That's the title of a report in today's USA Today written by Kevin Johnson. LINK
Lawsuits filed in Victoria, Texas, allege that Fort Bend County Sheriff's Deputy Keith Pikett and his team of hounds — James Bond, Quincy and Clue — failed controversial sniff tests known as "scent lineups."
Much like in traditional lineups, the dogs link human scents left at crime scenes to samples from suspects.
In each case, the suits allege, Pikett's dogs called attention to the wrong person. Both former suspects have been cleared.

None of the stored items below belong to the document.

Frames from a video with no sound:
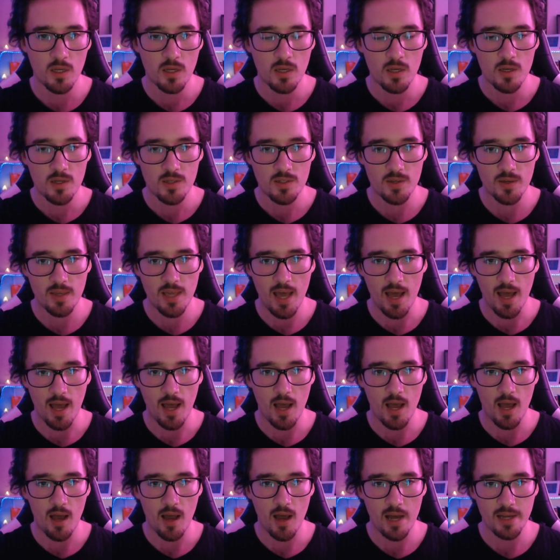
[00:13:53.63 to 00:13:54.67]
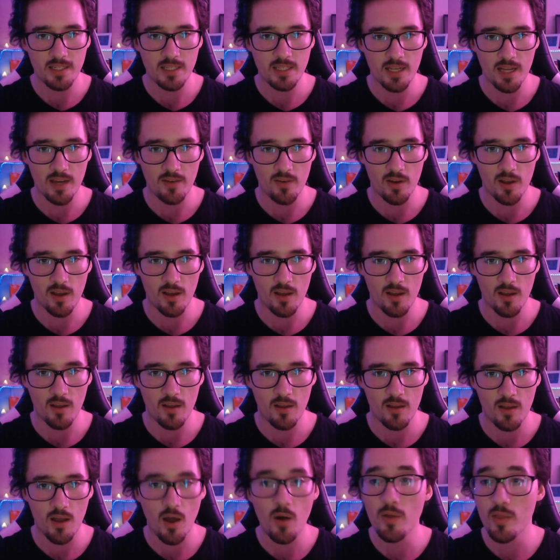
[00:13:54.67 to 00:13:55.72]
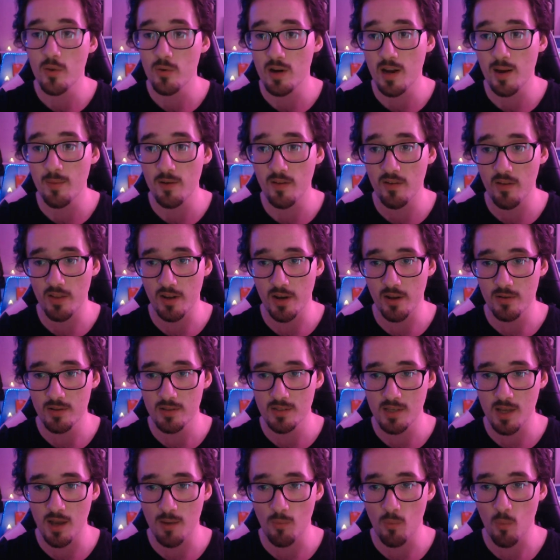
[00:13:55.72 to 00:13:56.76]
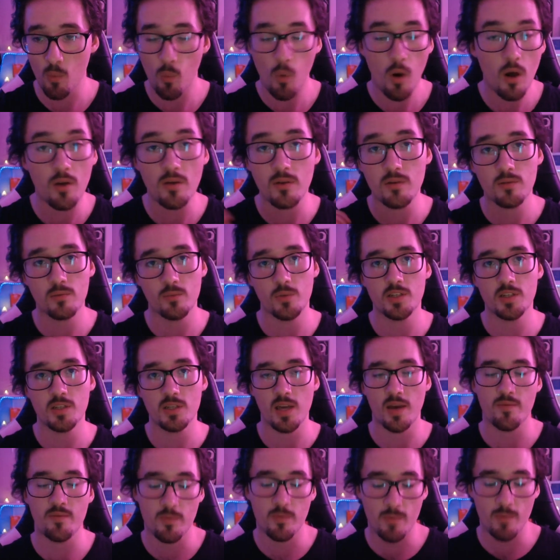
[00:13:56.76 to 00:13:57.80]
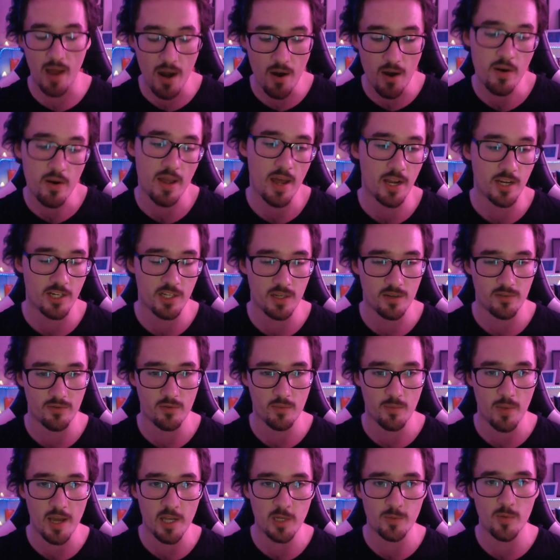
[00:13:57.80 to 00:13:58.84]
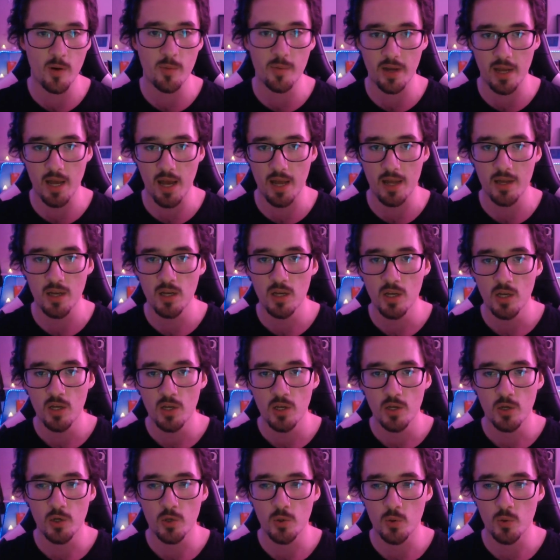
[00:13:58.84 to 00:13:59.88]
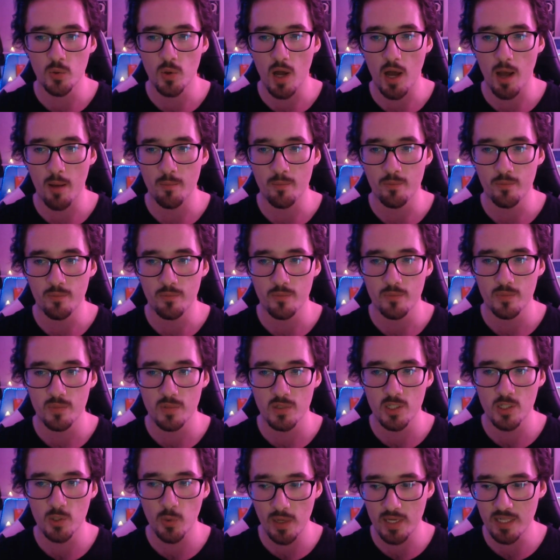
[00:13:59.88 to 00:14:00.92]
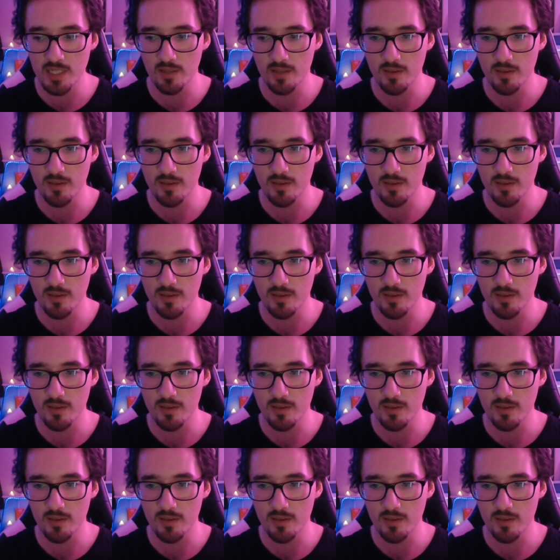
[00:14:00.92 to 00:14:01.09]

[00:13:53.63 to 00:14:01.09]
So yeah, I did have there were a couple of other notes. One which came from Harry, actually, from H Bomber Guy, who tweeted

The legal challenges are "a first for us," says Randall Morse, an assistant county attorney who is representing Pikett. He says the hounds have worked about 2,000 cases across the country, including the search for Olympic Park bomber Eric Rudolph.
And:
Defense lawyers say the technique smacks of forensic voodoo and casts further suspicion on the broader use of scent dog evidence.
"It's a fraud on so many levels," says Jeffrey Weiner, former president of the National Association of Criminal Defense Lawyers.
Since 2004, two men in Florida and one in California have been freed after DNA evidence exonerated them. They had been convicted, in part, on the use of scent evidence, according to the Innocence Project, which uses DNA to exonerate the wrongly convicted. Pikett's dogs weren't involved in those cases.
National Police Bloodhound Association spokesman Dennis Guzlas says the association urges that scent lineups be used with caution.